With the number of over-75s set to double from the current level of 5.3 million in the next 40 years, the Centre for Policy Studies (CPS) says the need to address this problem is moving from urgent to critical.
The government has yet to publish its long-awaited green paper on social care. The Local Government Association (LGA) welcomed the CPS report as a valuable addition to the debate on how to address the estimated £7 billion social care cost shortfall. The LGA calls on the government to "deliver concrete ideas”.
The CPS report, Fixing the Care Crisis, which was written by former Conservative work and pensions secretary Damian Green, proposes a system in which everyone receives a state-funded weekly care payment. The report argues that the current system is financially and politically unsustainable, opaque, unfair, and actively discourages local councils from investing in social care and housing for older people.
A state-funded weekly care payment would, it argues, create a sustainable system likely to be supported both in Westminster and beyond – not least because it protects councils from the soaring costs of care. It also fixes the warped incentives introduced by the reforms of the 1990s, which by handing councils responsibility for care costs led to new care home provision stagnating.

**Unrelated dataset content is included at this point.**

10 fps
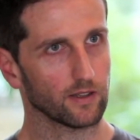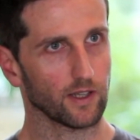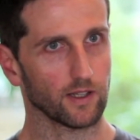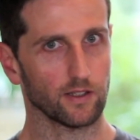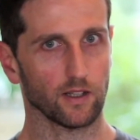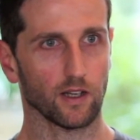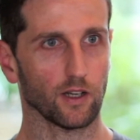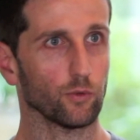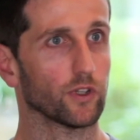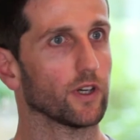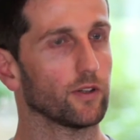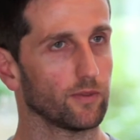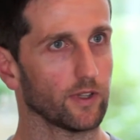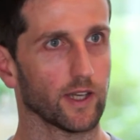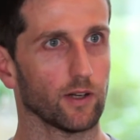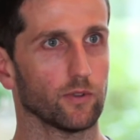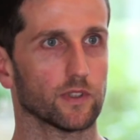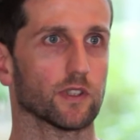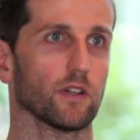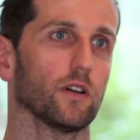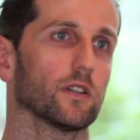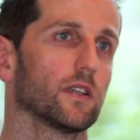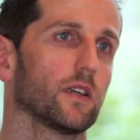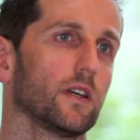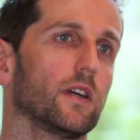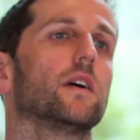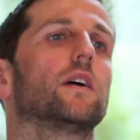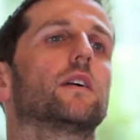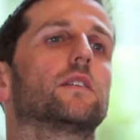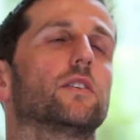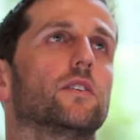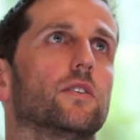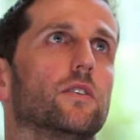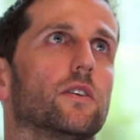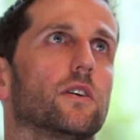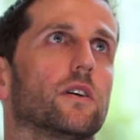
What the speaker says: then I would hope that that would start the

It also suggests a range of methods to fill the funding gap. These include, in decreasing order of preference:
- Taxing the winter fuel allowance
- Diverting savings from the Spending Review
- Potentially imposing a 1% National Insurance surcharge on those over 50.
The paper sets out that any reform of social care needs to provide sufficient funding to plug the gap created by an ageing population. But it also says there is a need to be fair across generations and between individuals, ensuring that no one is forced to sell their own home and ending the "dementia lottery".

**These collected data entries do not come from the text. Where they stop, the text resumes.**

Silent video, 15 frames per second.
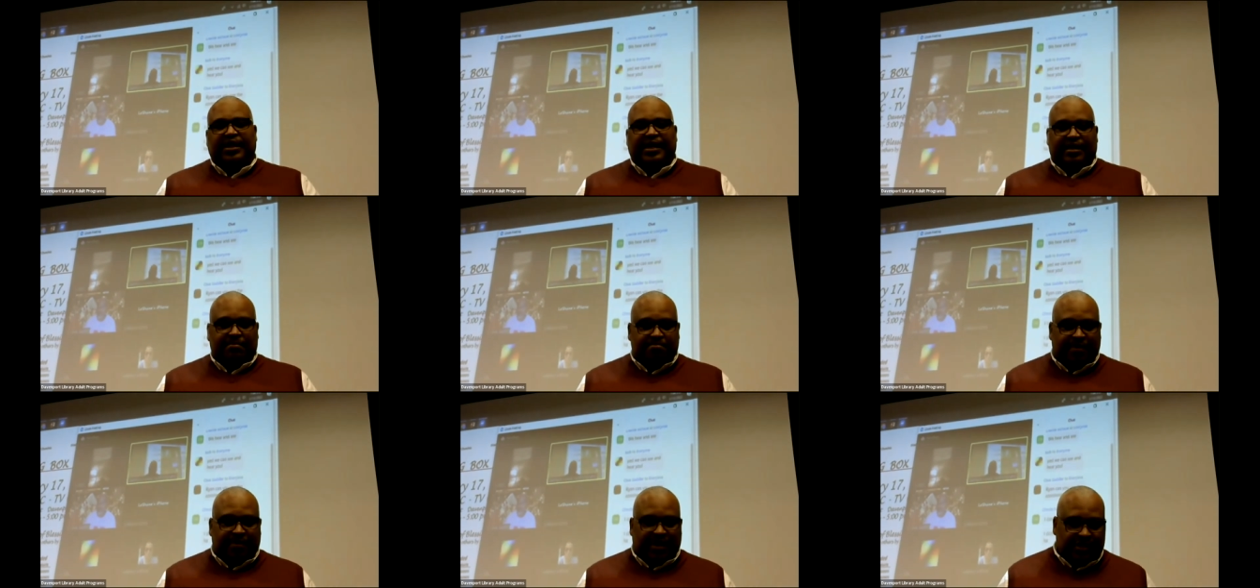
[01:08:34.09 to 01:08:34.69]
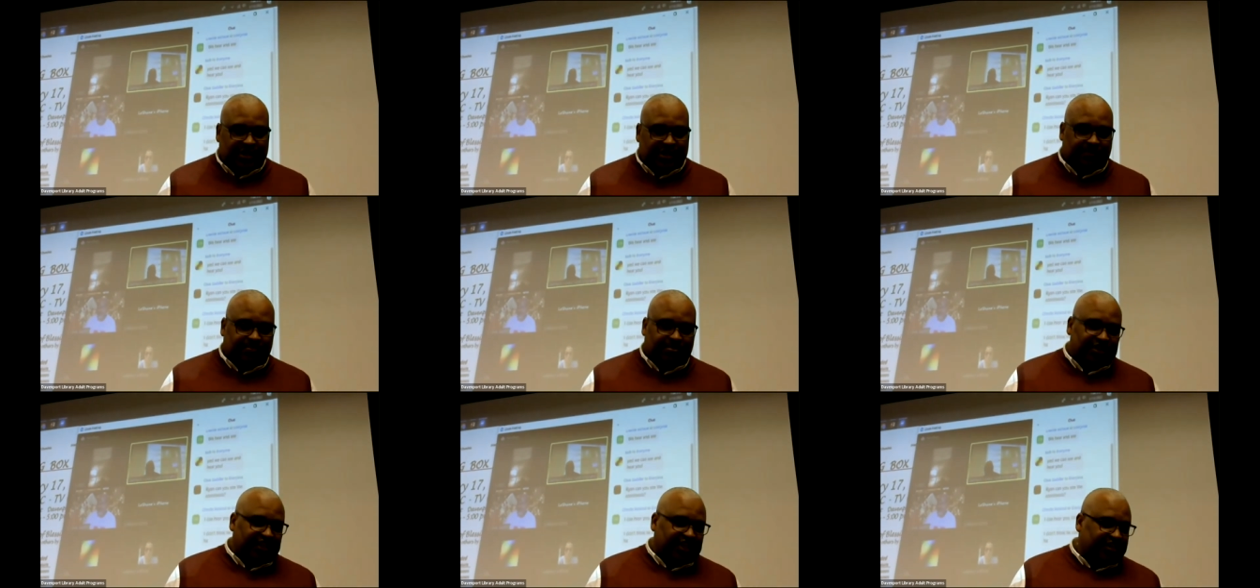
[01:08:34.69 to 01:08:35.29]
Again, much
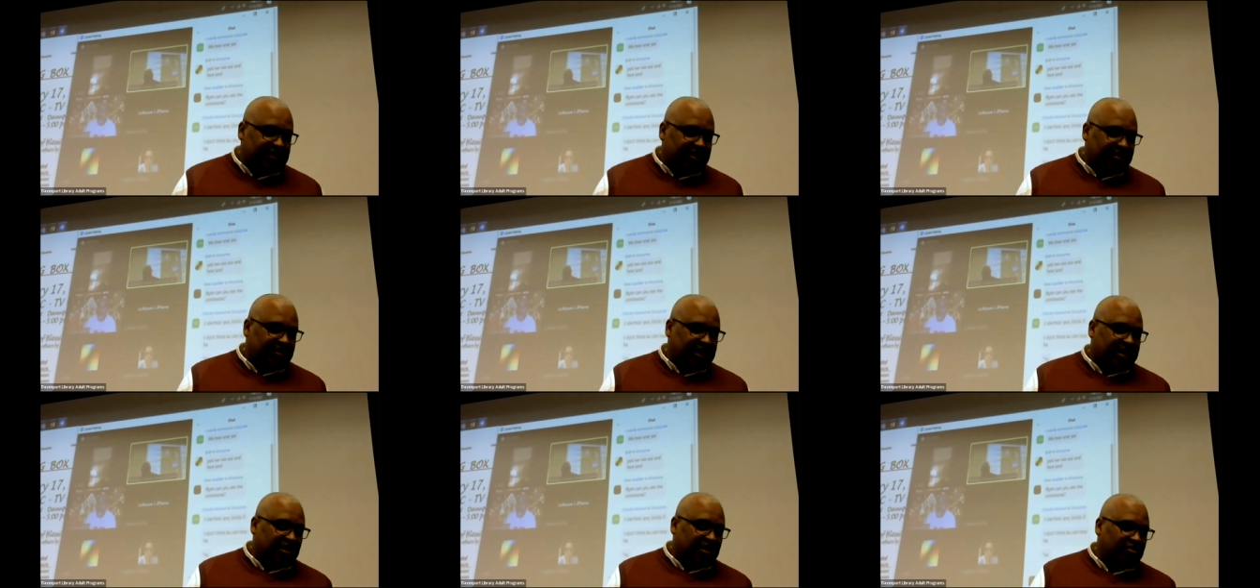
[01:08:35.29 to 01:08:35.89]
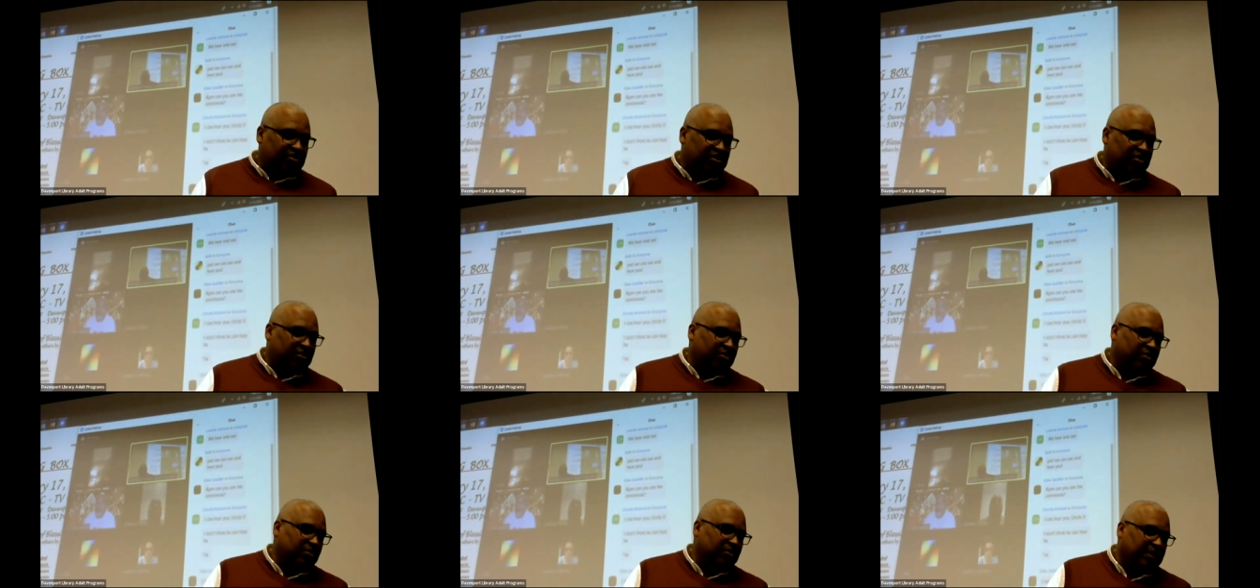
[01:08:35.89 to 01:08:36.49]
appreciation, and thank you
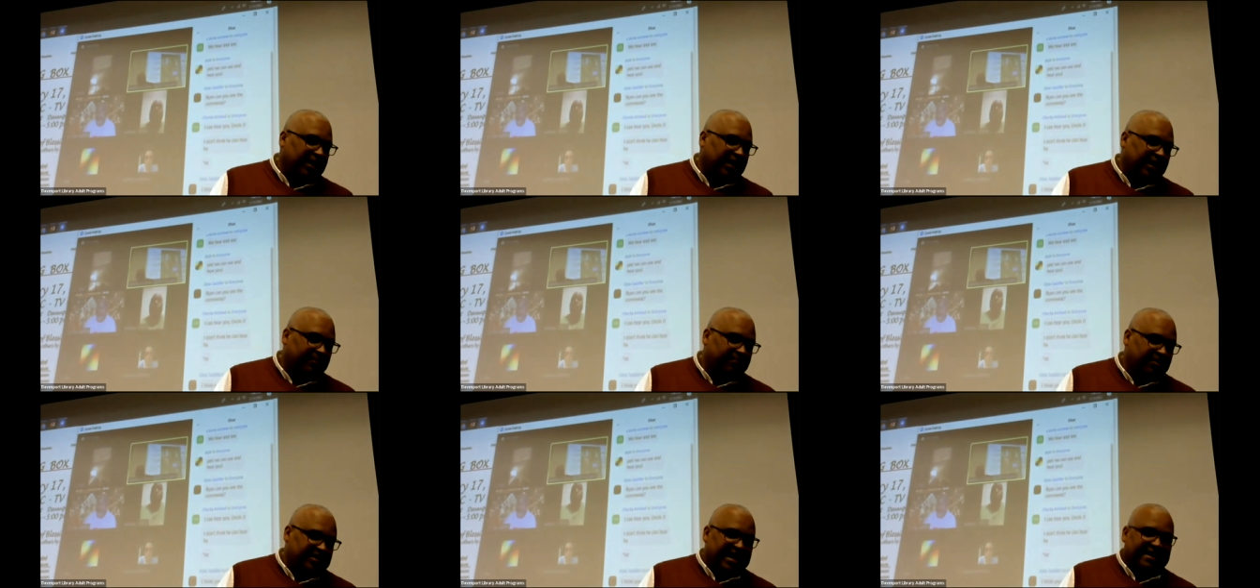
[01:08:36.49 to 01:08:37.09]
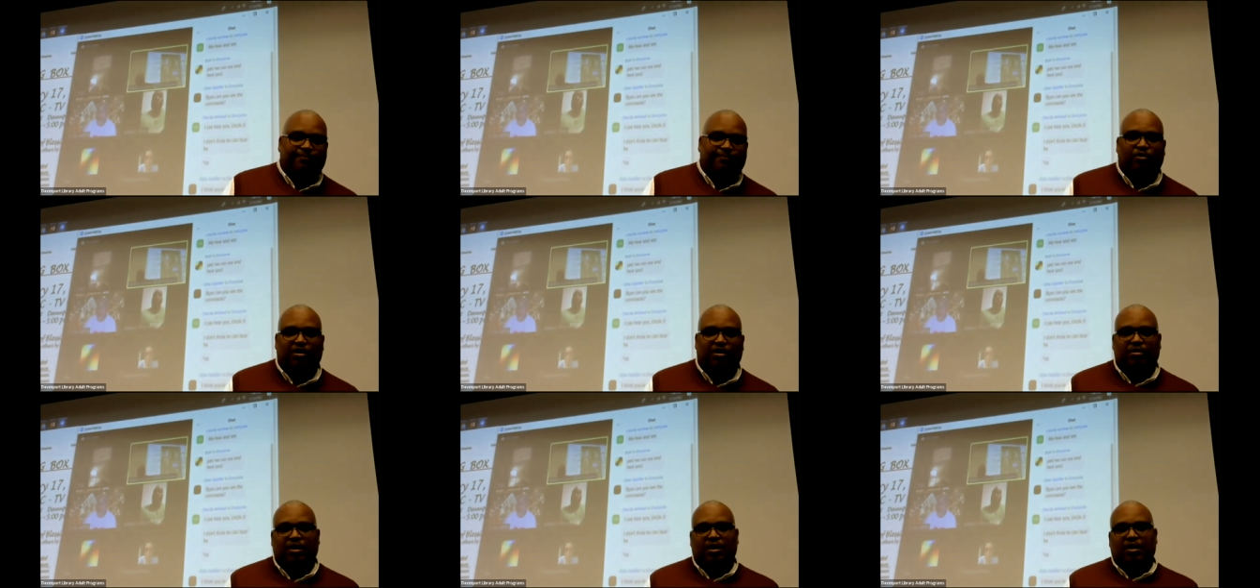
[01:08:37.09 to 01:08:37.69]
to the
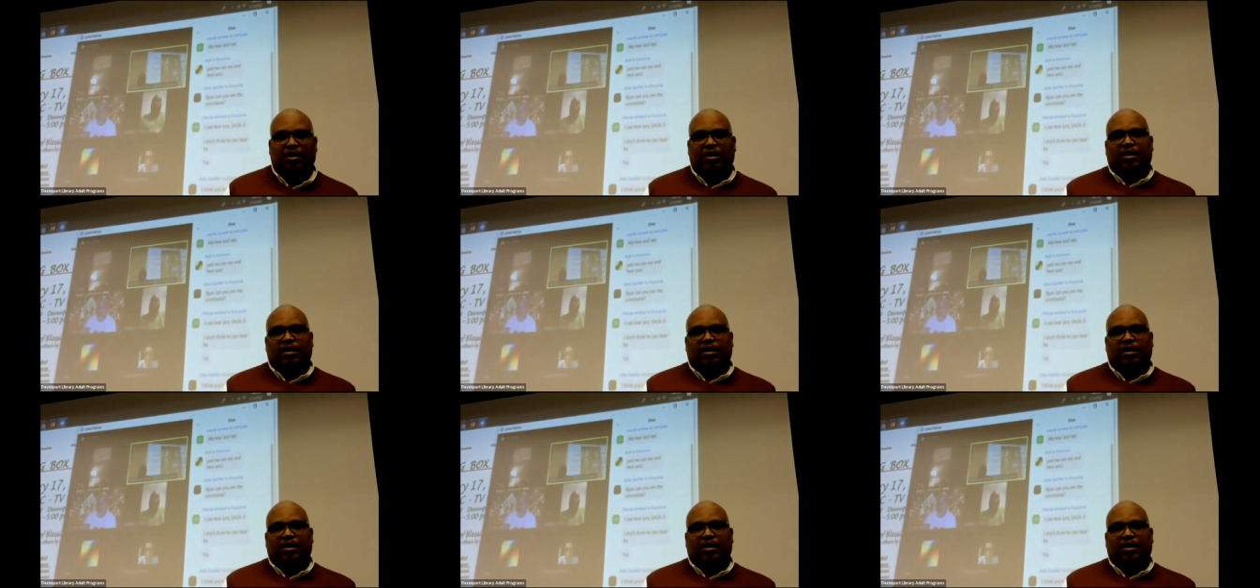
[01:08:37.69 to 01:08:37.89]
Davenport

The paper calls for an increase in the supply of care beds and the provision of retirement housing and for any new social care policy to secure public and cross-party consensus.
It argues that the care system should adopt the model of the state pension – with the government providing enough support for a decent standard of care via a new Universal Care Entitlement, while encouraging and incentivising people to top up this provision from their savings or housing wealth via a Care Supplement.
Those able to downsize or release equity from their homes would also be encouraged to contribute more to plug the current funding gap.
But critics say it would not be enough to address the £7 billion shortfall. Labour shadow chancellor John McDonnell called on the government to reject the plan, which he said would "punish older people with a tax on getting old".
Councillor Ian Hudspeth, the chair of the LGA's community wellbeing board, said: “It is now incumbent upon national politicians of all colours to cooperate and be part of a wider movement for change in the national interest.
“Social care and wider council services provide vital support every day to support people in the lives they want to live. But with people living longer and more people with disabilities needing support, increases in costs and decreases in funding, the current system of adult social care is at breaking point, and faces a £3.5 billion funding gap by 2025 just to maintain existing levels of provision.
“It is absolutely vital the government uses the social care green paper and forthcoming Spending Review to set out how it plans to tackle this crisis and ensure that there is a sustainable funding solution that can deliver the prevention, care and support that people need.”